Figura 1. Principais produtos derivados da fracção celular do sangue de matadouro.
Por outro lado, outra possível aplicação da fracção celular na indústria das carnes é utilizá-la como um potenciador da cor para salsichas e outros produtos de carne. Também pode ser utilizada directamente a hemoglobina como pigmento vrmelho natural de origem carneo. A cor da hemoglobina depende directamente do estado de oxigenação/oxidação do ferro hémico. A oxihemoglobina é de cor vermelha brilhante, mas quando oxidada passa a metahemoglobina, que tem uma cor castanha indesejável. As tecnologias utilizadas a nível industrial para conservar este produto, como a desidratação, favorecem a oxidação da hemoglobina em metahemoglobina, processo que pode continuar durante o armazenamento do pó. Portanto, previamente, há que estabilizar a hemoglobina para prevenir a acessibilidade do oxigénio ao ferro hémico, reduzir a auto-oxidação e assim poder utilizá-la como corante vermelho natural (Ofori y Hsieh, 2012; Parés et al., 2011). Nesta linha, foram realizados diversos estudos para obter produtos derivados da hemoglobina através da utilização de agentes antioxidantes e redutores, como o ácido ascórbico, a dextrina, a glucose e a L-cisteína e substâncias quelantes, capazes de formar complexos ao reagir com o grupo hemo, como o ácido nicotínico e a nicotinamida.

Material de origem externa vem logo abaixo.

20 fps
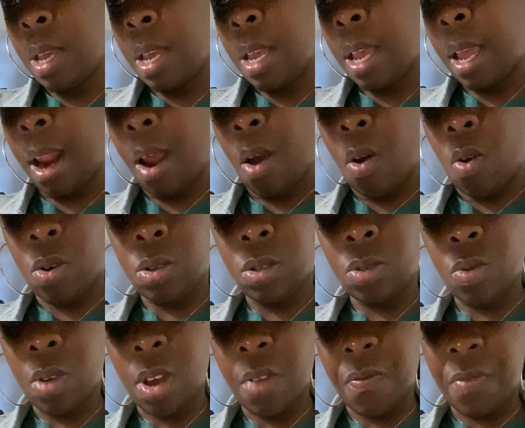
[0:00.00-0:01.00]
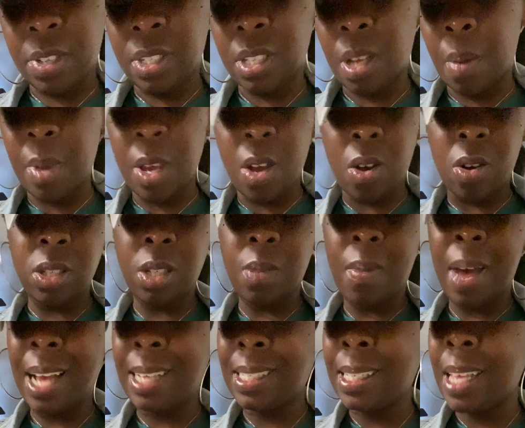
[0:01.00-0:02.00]
And I also get for some of y'all,
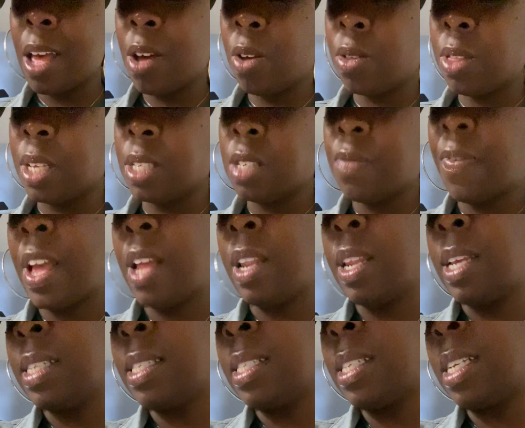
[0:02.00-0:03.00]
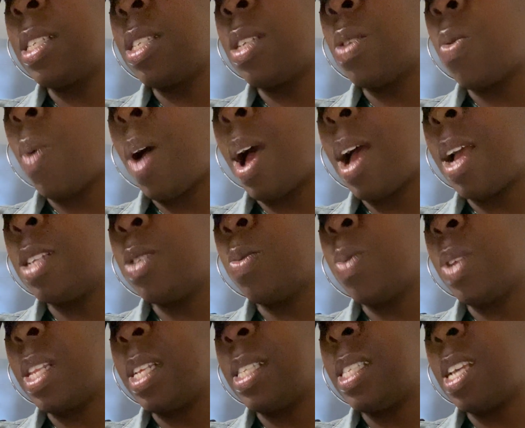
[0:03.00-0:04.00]
somebody's health is failing. Six of Wands
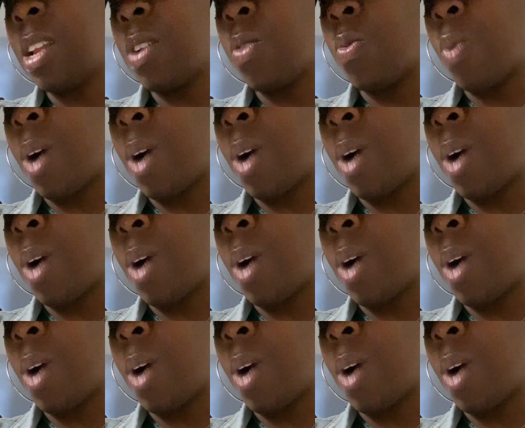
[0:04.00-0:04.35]
with the Ten of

Os melhores resultados na prevenção da auto-oxidação durante a secagem por atomização e também do escurecimento oxidativo que se produz durante o armazenamento do produto em pó foram observados com a derivatização química da hemoglobina com a utilização combinada de agentes quelantes e agentes redutores (Toldrà et al., 2000; Saguer et al., 2003; Salvador et al., 2009), apesar de que o desafio é melhorar a estabilidade deste corante frente aos tratamentos térmicos e às condições de pH ácido de muitos produtos de carne, sobretudo naqueles que não contenham nitritos.
Apesar das metas tecnológicas que conseguiram no campo do aproveitamento do sangue animal e as suas fracções como ingredientes nutricionais e/ou aditivos tecnofuncionais para a indústria alimentar, as proteínas procedentes do plasma sanguíneo e da fracção celular ainda estão bastante sobreutilizadas.